The making of ‘The Mind of the South’

“At Wake Forest [W. J. Cash] became… a fan of H. L. Mencken, the acerbic Baltimore journalist who’d derided the South as ‘the Sahara of the Bozart’….  He wanted to write for Mencken’s magazine, American Mercury.  In 1929 [it] published his Menckenesque dismantling of U.S. Sen. Furnifold Simmons…. ‘the stateliest Neanderthaler who ever cooled his heels on a Capitol Hill desk’….

“Other articles in the Mercury would follow, including an indignant portrayal of Charlotte as a citadel of bigotry and Babbitry, besotted by Presbyterianism and in love with Duke Power Co., a city where life for many consisted of ‘a dreary ritual of the office, golf and the church’ that is ‘unbearably dull even for Presbyterians.’

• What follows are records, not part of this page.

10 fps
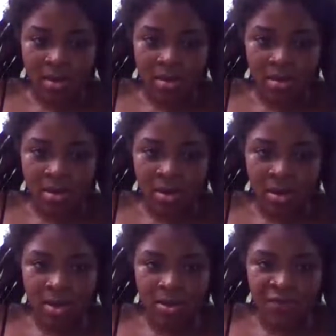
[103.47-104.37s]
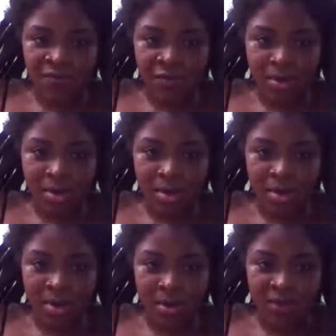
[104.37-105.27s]
Oh, it gets confusing. It
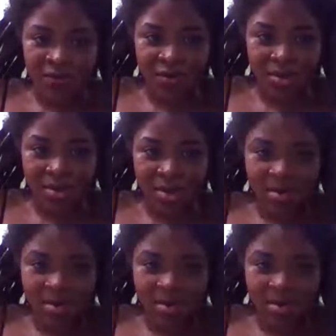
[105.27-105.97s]
gets confusing.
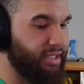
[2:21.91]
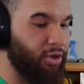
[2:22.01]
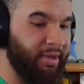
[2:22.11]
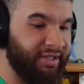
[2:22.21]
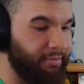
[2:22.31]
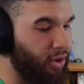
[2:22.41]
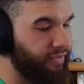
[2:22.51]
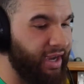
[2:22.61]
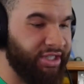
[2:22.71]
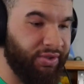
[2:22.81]
gonna be some
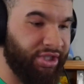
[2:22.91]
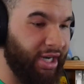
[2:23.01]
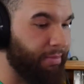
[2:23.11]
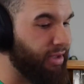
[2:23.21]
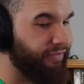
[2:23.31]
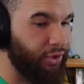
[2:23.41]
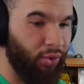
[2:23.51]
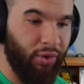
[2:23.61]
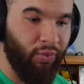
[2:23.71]
motivational shit. I'm gonna be fueled.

“Cash’s 1929 article ‘The Mind of the South’ attracted the interest of  the Knopf publishing house. Cash told Blanche Knopf of his plans to expand it into a book [not published until 1941] with the thesis that ‘the Southern mind represents a very definite culture, or attitude towards life, a heritage, from the Old South, but greatly modified and extended by conscious and unconscious efforts over the last hundred years to protect itself from the encroachments of three hostile factors: the Yankee Mind, the Modern Mind, and the Negro.’

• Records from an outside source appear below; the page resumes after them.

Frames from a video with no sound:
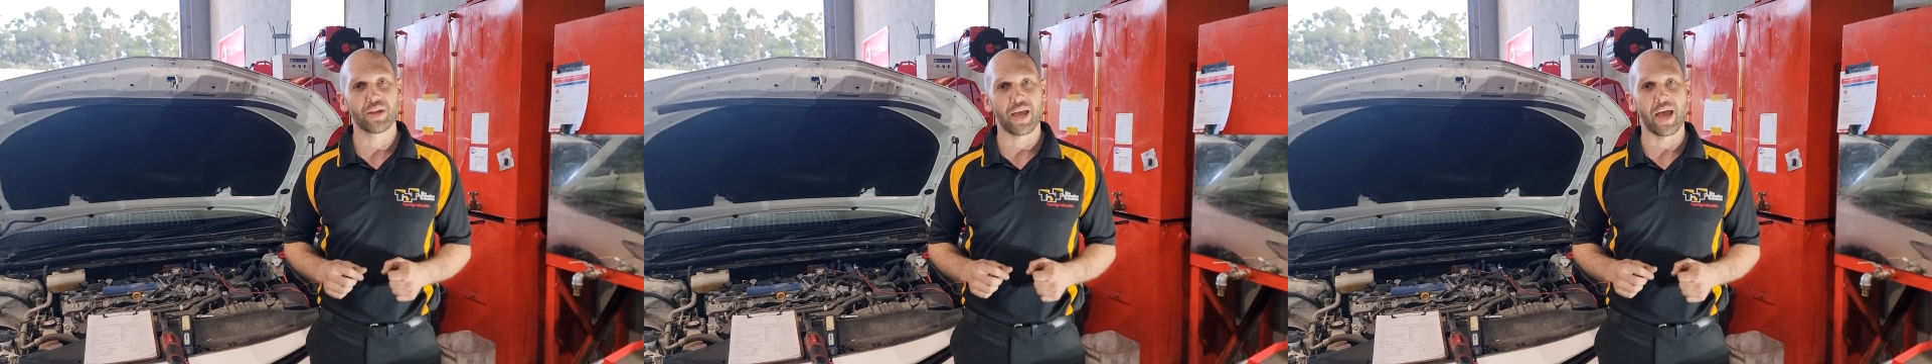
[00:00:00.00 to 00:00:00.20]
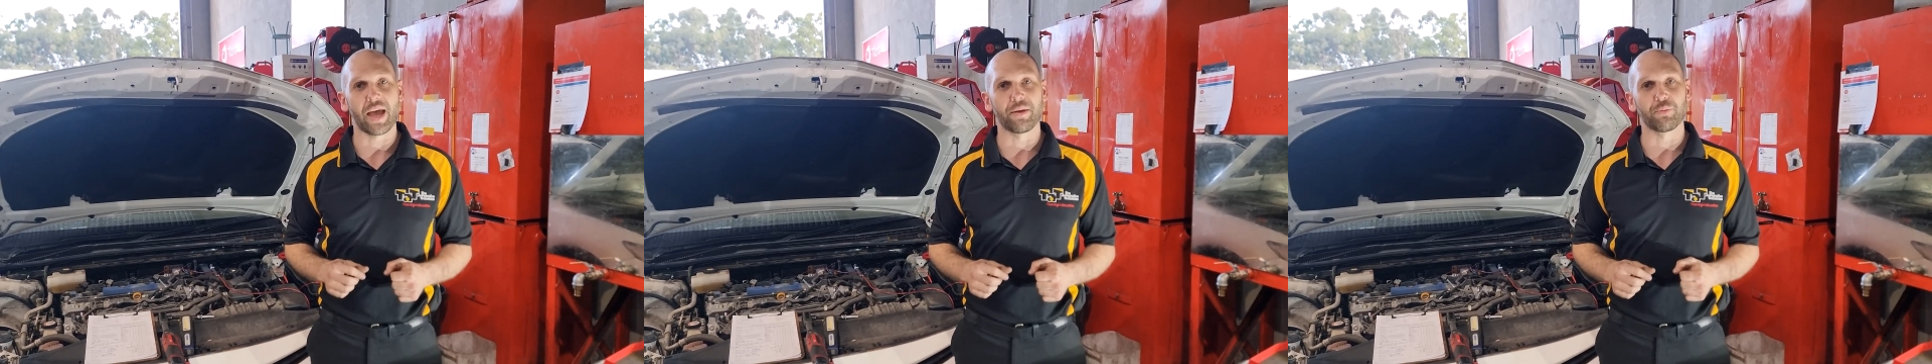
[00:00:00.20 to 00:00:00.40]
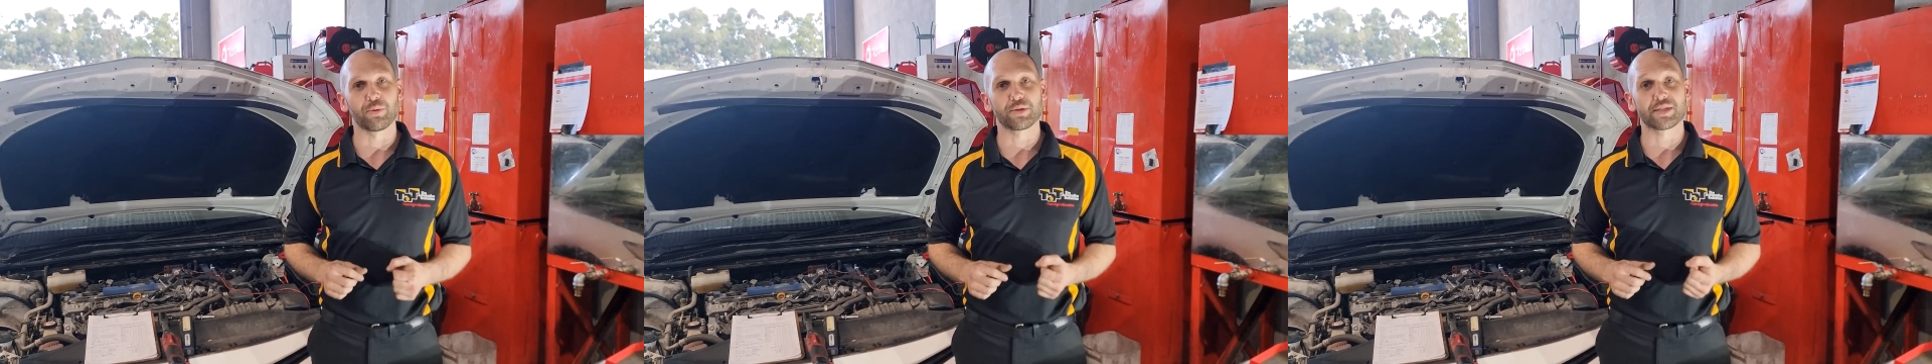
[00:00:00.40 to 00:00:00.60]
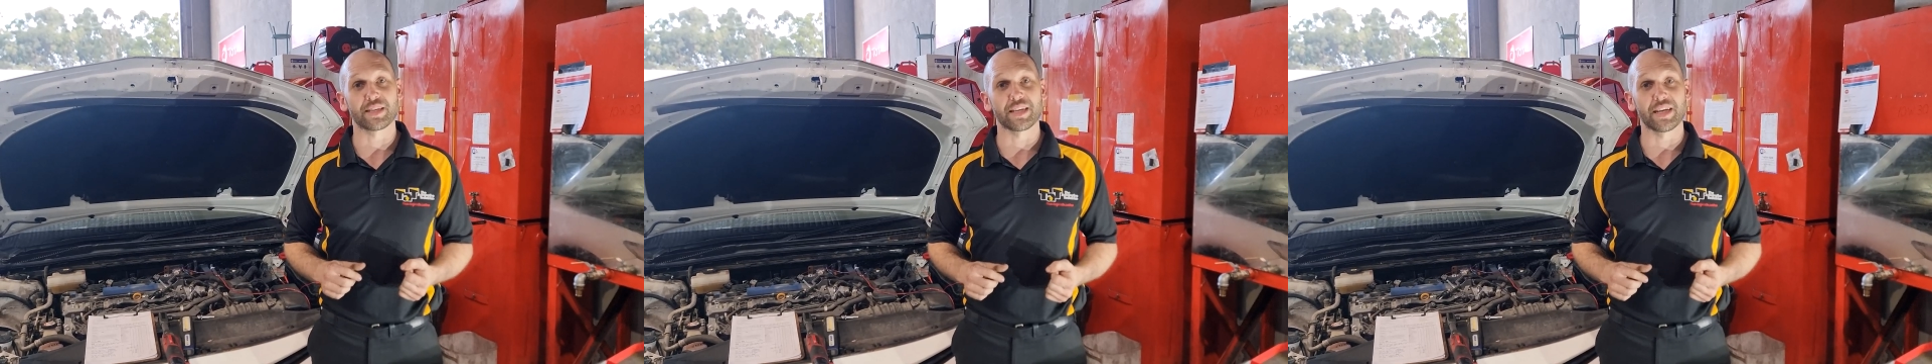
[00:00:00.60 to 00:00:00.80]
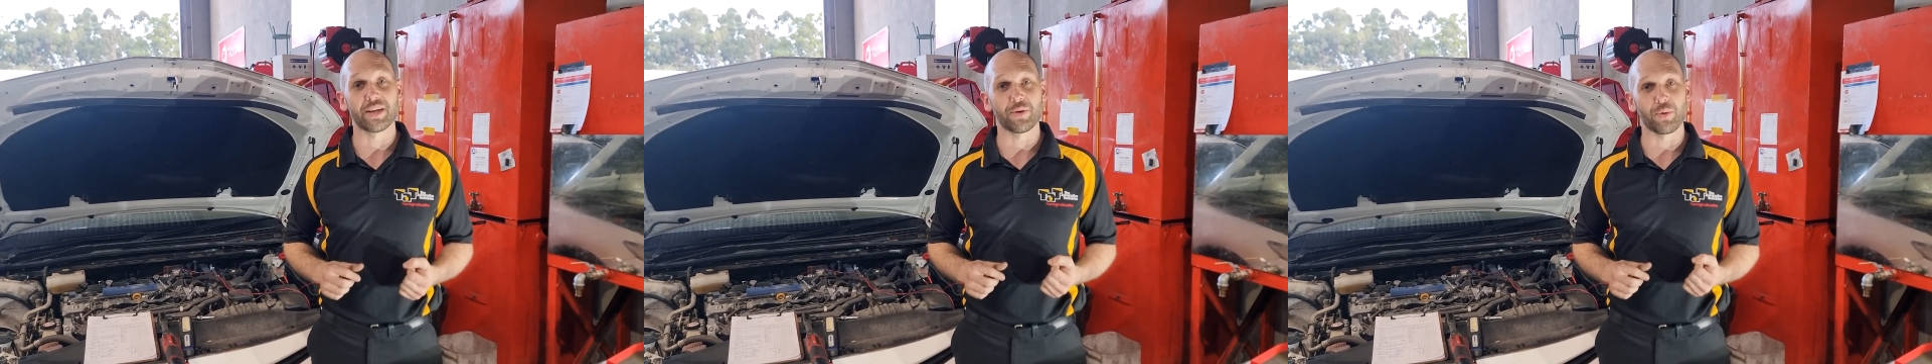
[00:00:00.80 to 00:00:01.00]
and we'll
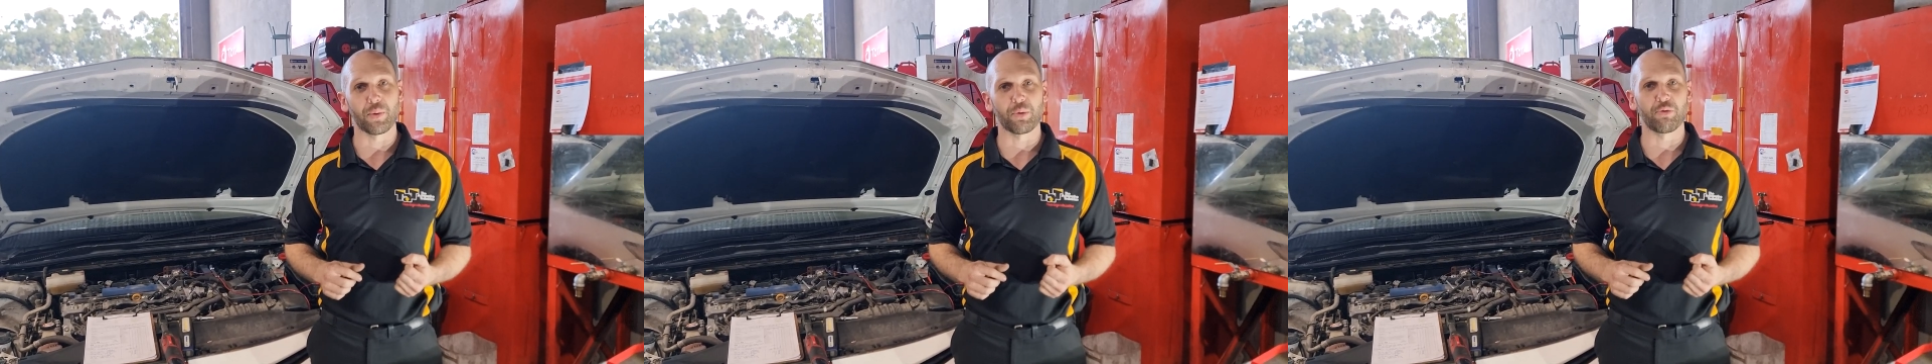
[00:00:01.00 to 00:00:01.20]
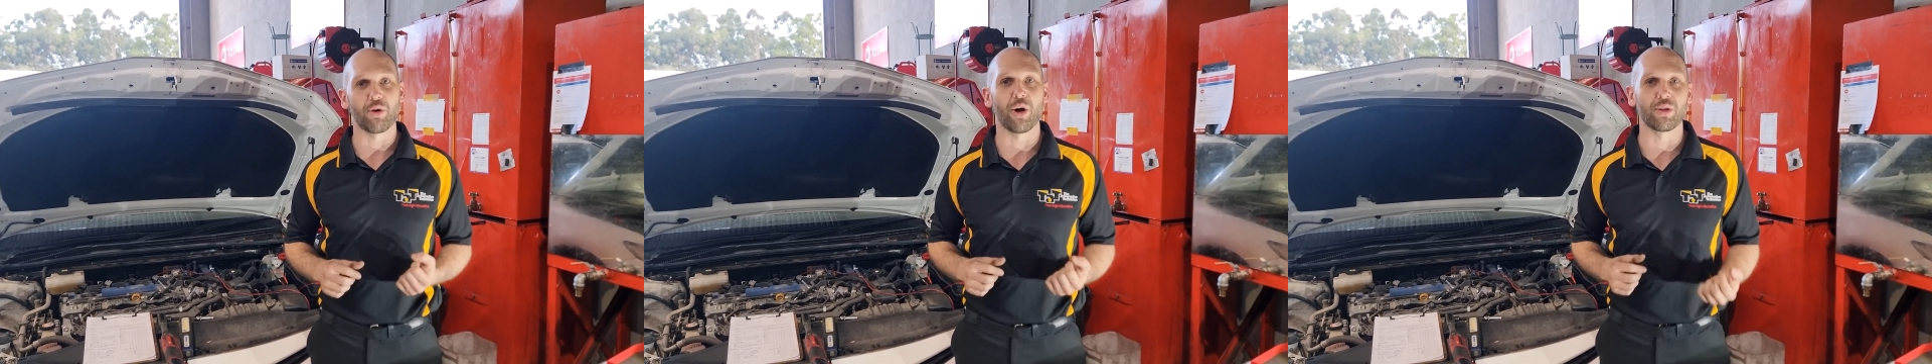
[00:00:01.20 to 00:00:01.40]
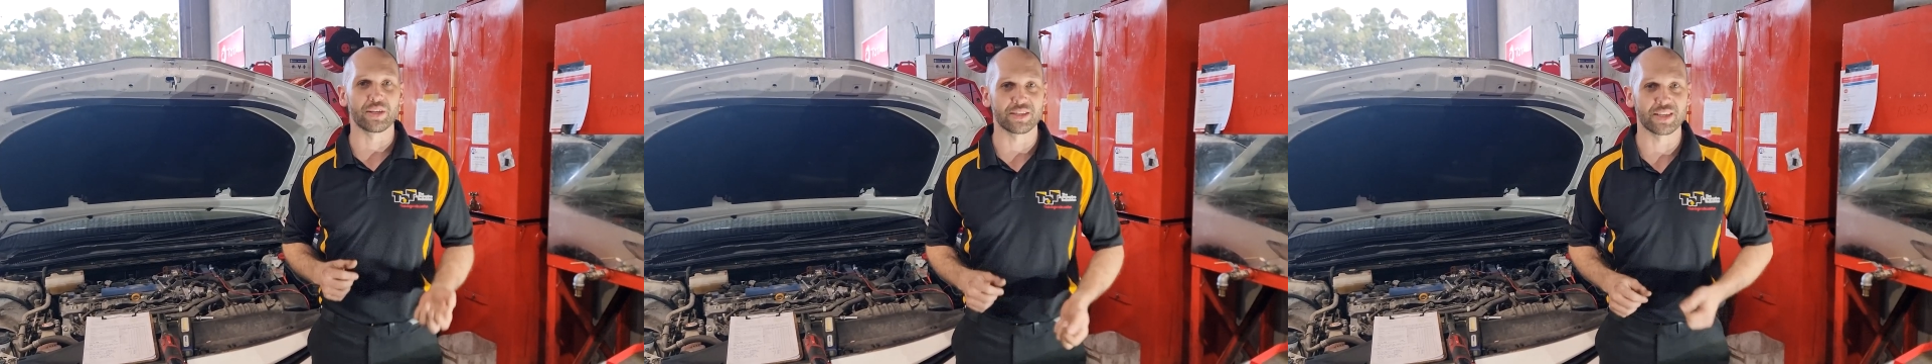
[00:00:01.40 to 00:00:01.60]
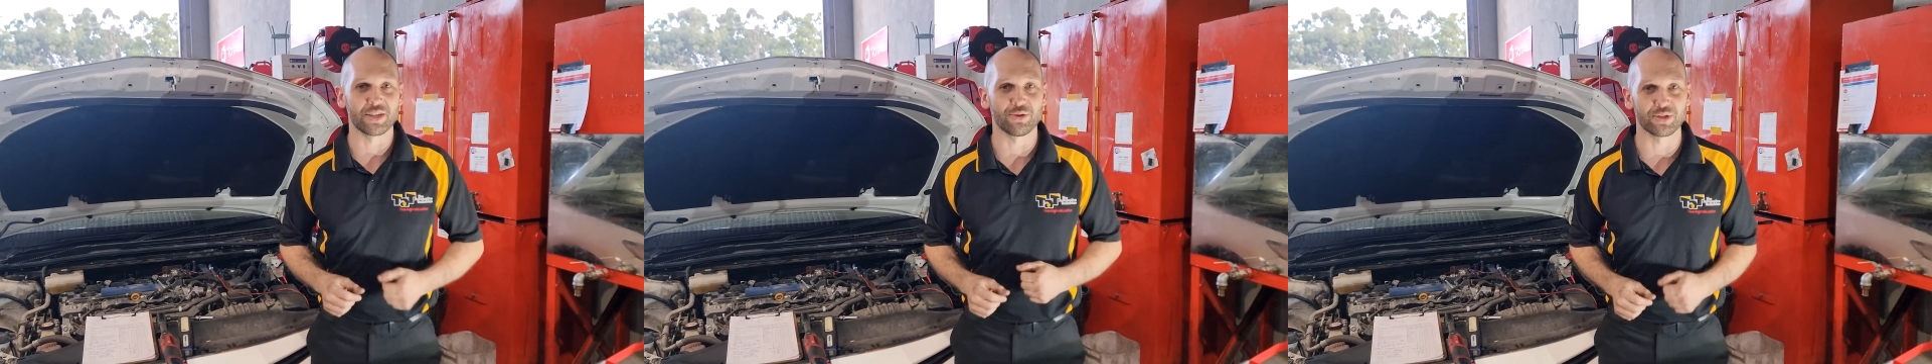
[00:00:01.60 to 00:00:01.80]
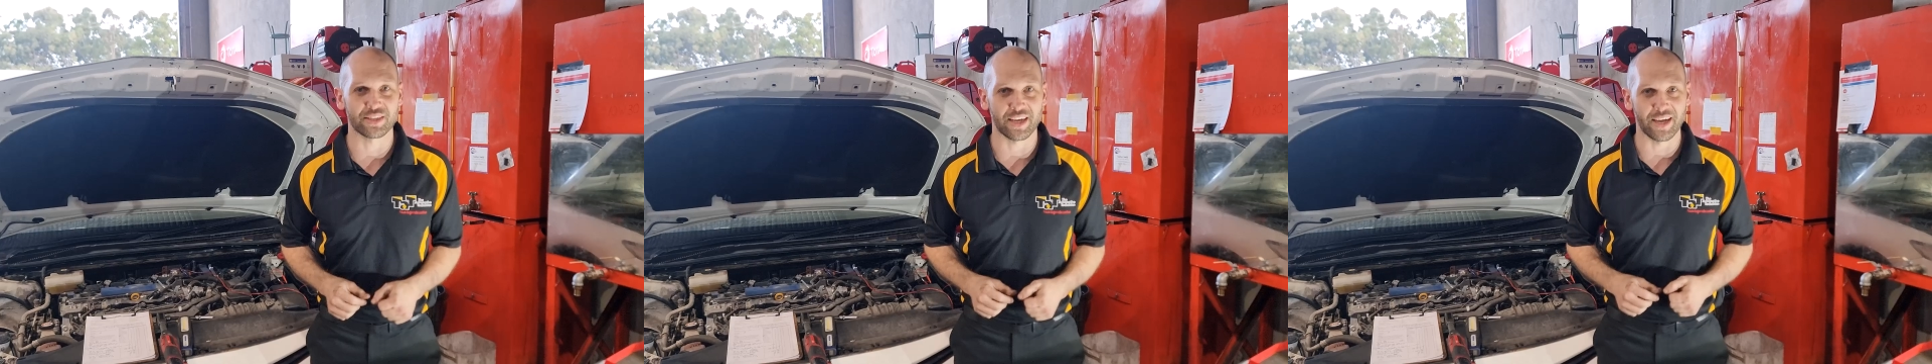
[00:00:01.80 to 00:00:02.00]
see you when we roll into
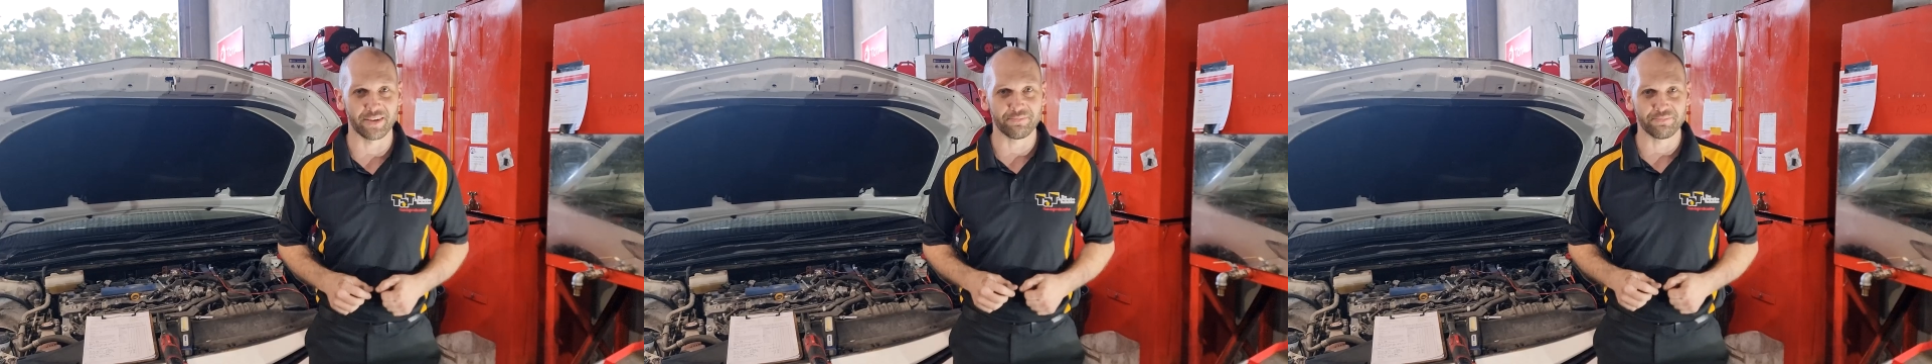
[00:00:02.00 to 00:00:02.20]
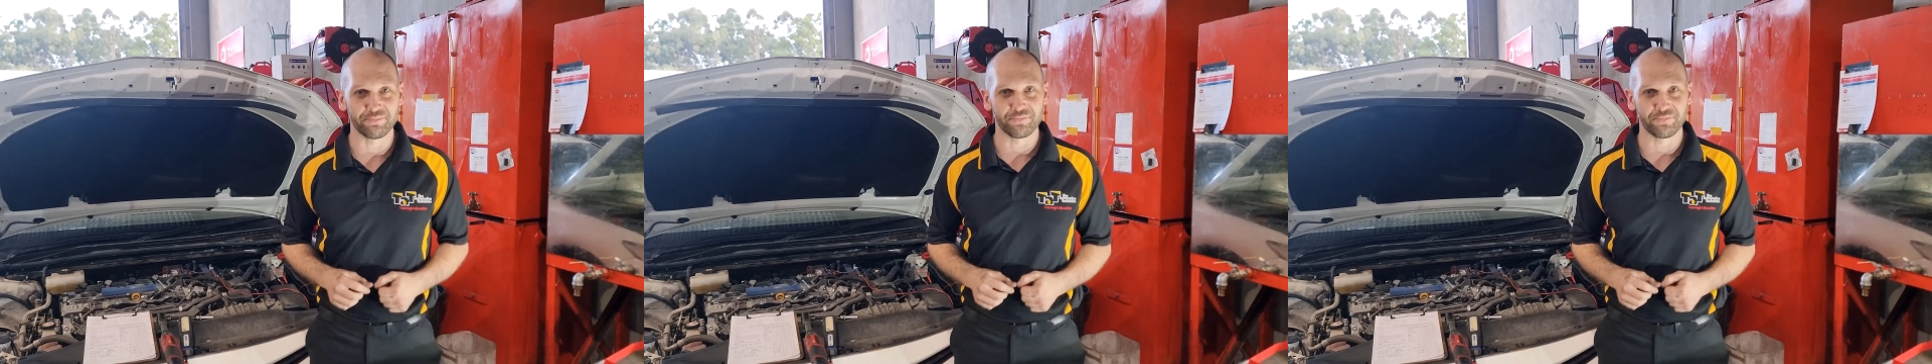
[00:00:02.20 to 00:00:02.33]
your town.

“The salient characteristic of the Southern mind, Cash argued, ‘is a magnificent incapacity for the real, a Brobdingnagian talent for the fantastic’ — a mind, in short, that is wholly unadjusted to the demands of the modern world.”
— From remarks Sunday by Ed Williams, retired editor of the editorial pages of the Charlotte Observer, at the induction of W. J. Cash into the North Carolina Literary Hall of Fame
Also inducted: Walter Hines Page, Allan Gurganus, Robert Morgan and Samm-Art Williams.